I don't think a definitive answer can be reached, I did see Lanny's answer but I don't agree with the logic above to find (9, 15) as the pair and this is my answer. Lanny's answer does not include 135, pairs being (9, 15) and (3, 45), or 140 with the pairs being (10, 14) and (2, 70). I don't see the reasoning to eliminate these. I think the right logic is to figure out that pairs of products that make it ambiguous for Penny to know what the numbers are, otherwise he would know right away. Sandy can eliminate all sums that only have one product pair correspond to it, because she doesn't know the solution so there must be at least two possibilities for each sum.

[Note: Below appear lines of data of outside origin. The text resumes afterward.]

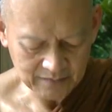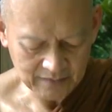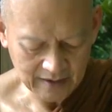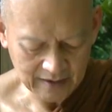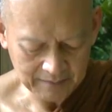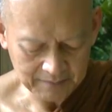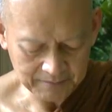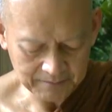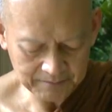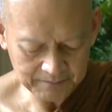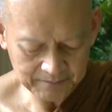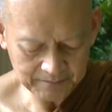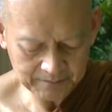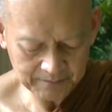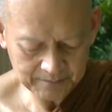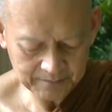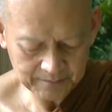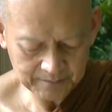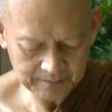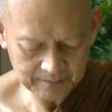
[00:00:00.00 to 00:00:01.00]
ห
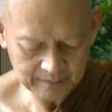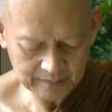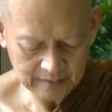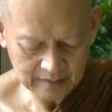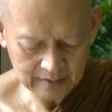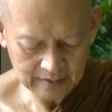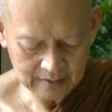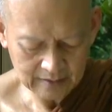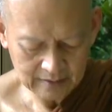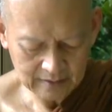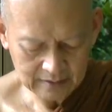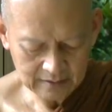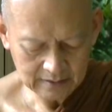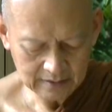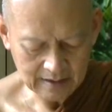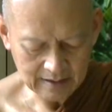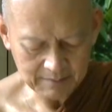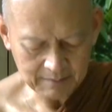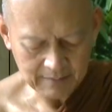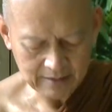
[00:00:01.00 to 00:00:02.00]
นำ
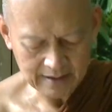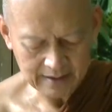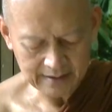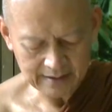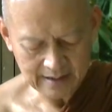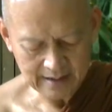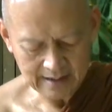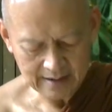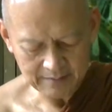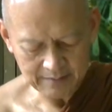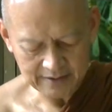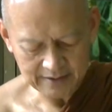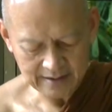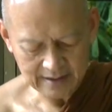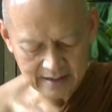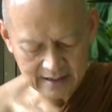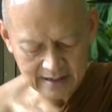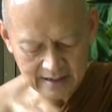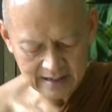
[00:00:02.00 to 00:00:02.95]
ทำมารดาบิดา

Because this leaves only one option for a product like 215 because (1, 215) is the only product pair for the sum 216, (5, 43) gets eliminated too. Several other pairs get eliminated (shown in red in the picture) from this logic. When you come to Sandy being able to say she knows the numbers, there is an issue. Sandy can't know the numbers because there are two pairs for each sum of 24, 48, 72, 96. Sandy can't say she knows the answer yet then, because no matter what sum he knows, there are two viable options, shown in green.
Following that, Penny can't know which pair is correct because each product (95, 135, 140, 455) still has at least two options. Thus, I do not see a logical step forward to eliminate numbers with 135 and 140 pairs factored in. If 135 and 140 were not options, the answer could be solved. Otherwise, I don't think it can with the given information. Thanks for any feedback addressing this.